*** DATA SECTION ***

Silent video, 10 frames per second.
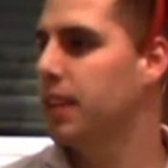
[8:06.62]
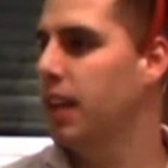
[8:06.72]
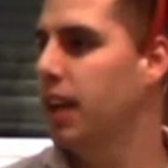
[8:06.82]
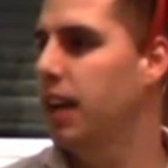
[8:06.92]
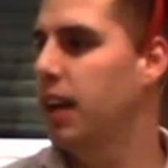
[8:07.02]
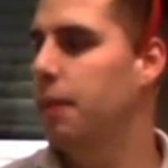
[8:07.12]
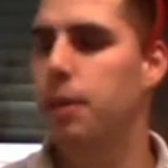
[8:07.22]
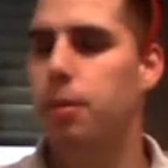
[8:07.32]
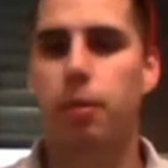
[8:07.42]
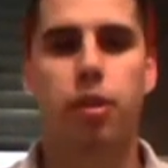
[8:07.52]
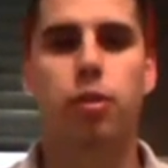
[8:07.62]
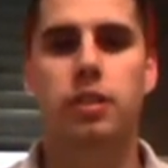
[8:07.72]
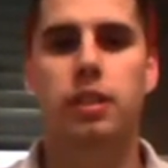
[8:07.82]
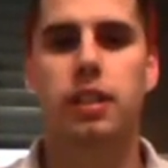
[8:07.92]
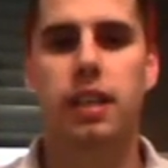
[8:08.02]
Billy Bob
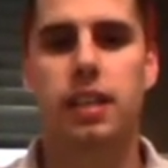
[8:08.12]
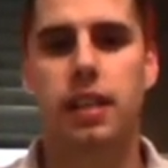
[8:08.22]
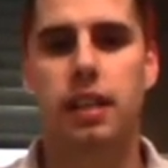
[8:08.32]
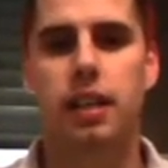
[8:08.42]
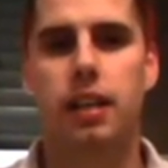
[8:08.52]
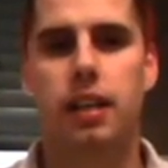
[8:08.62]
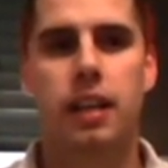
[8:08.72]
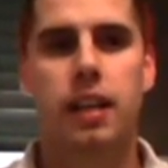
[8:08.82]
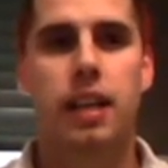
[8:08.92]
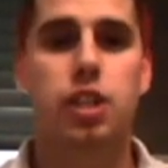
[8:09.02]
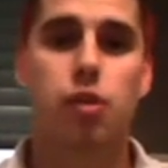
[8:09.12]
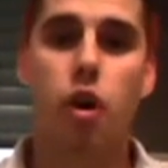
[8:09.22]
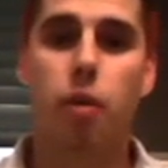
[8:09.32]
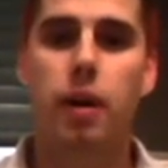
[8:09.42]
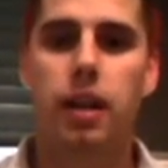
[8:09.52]
Thornton is a
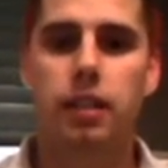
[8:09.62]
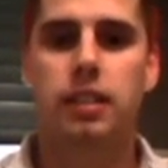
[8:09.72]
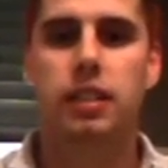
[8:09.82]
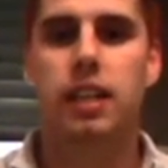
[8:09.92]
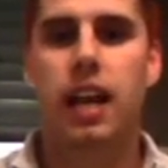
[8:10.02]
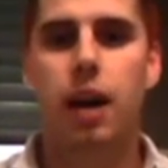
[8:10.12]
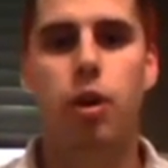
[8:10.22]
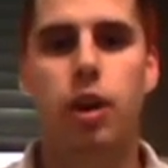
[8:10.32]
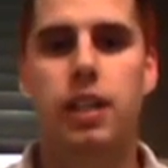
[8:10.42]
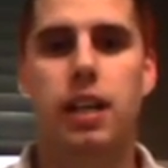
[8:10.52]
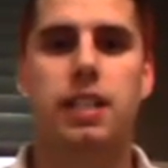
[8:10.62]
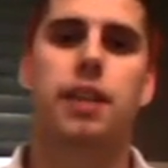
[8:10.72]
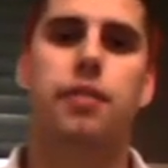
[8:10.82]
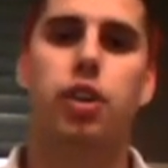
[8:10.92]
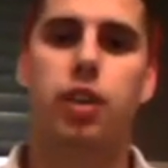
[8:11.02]
robber. And what he does is
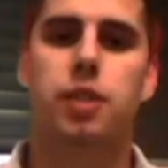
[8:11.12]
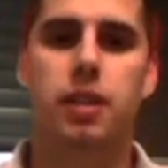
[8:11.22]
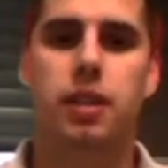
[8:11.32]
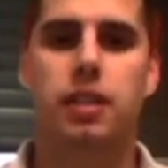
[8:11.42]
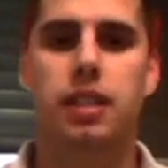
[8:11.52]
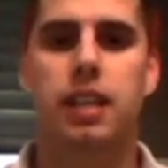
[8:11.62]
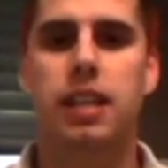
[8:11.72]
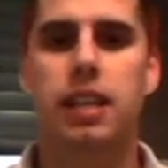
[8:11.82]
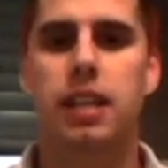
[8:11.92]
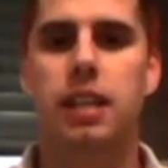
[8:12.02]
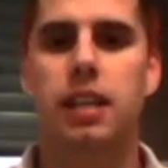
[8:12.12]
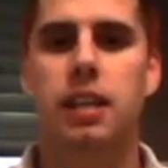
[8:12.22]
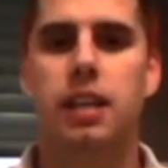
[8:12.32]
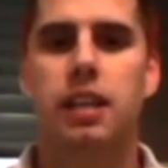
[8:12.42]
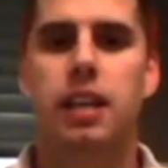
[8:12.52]
every Christmas he
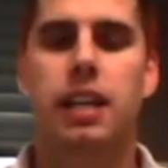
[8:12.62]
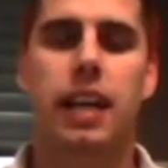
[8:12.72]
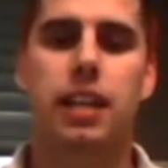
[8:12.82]
gets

*** End of DATA SECTION ***

§ TASK TO COMPLETE:
The images are to be left out; every line above should be set down exactly.

§ YOUR SOLUTION:
Silent video, 10 frames per second.
[8:06.62]
[8:06.72]
[8:06.82]
[8:06.92]
[8:07.02]
[8:07.12]
[8:07.22]
[8:07.32]
[8:07.42]
[8:07.52]
[8:07.62]
[8:07.72]
[8:07.82]
[8:07.92]
[8:08.02]
Billy Bob
[8:08.12]
[8:08.22]
[8:08.32]
[8:08.42]
[8:08.52]
[8:08.62]
[8:08.72]
[8:08.82]
[8:08.92]
[8:09.02]
[8:09.12]
[8:09.22]
[8:09.32]
[8:09.42]
[8:09.52]
Thornton is a
[8:09.62]
[8:09.72]
[8:09.82]
[8:09.92]
[8:10.02]
[8:10.12]
[8:10.22]
[8:10.32]
[8:10.42]
[8:10.52]
[8:10.62]
[8:10.72]
[8:10.82]
[8:10.92]
[8:11.02]
robber. And what he does is
[8:11.12]
[8:11.22]
[8:11.32]
[8:11.42]
[8:11.52]
[8:11.62]
[8:11.72]
[8:11.82]
[8:11.92]
[8:12.02]
[8:12.12]
[8:12.22]
[8:12.32]
[8:12.42]
[8:12.52]
every Christmas he
[8:12.62]
[8:12.72]
[8:12.82]
gets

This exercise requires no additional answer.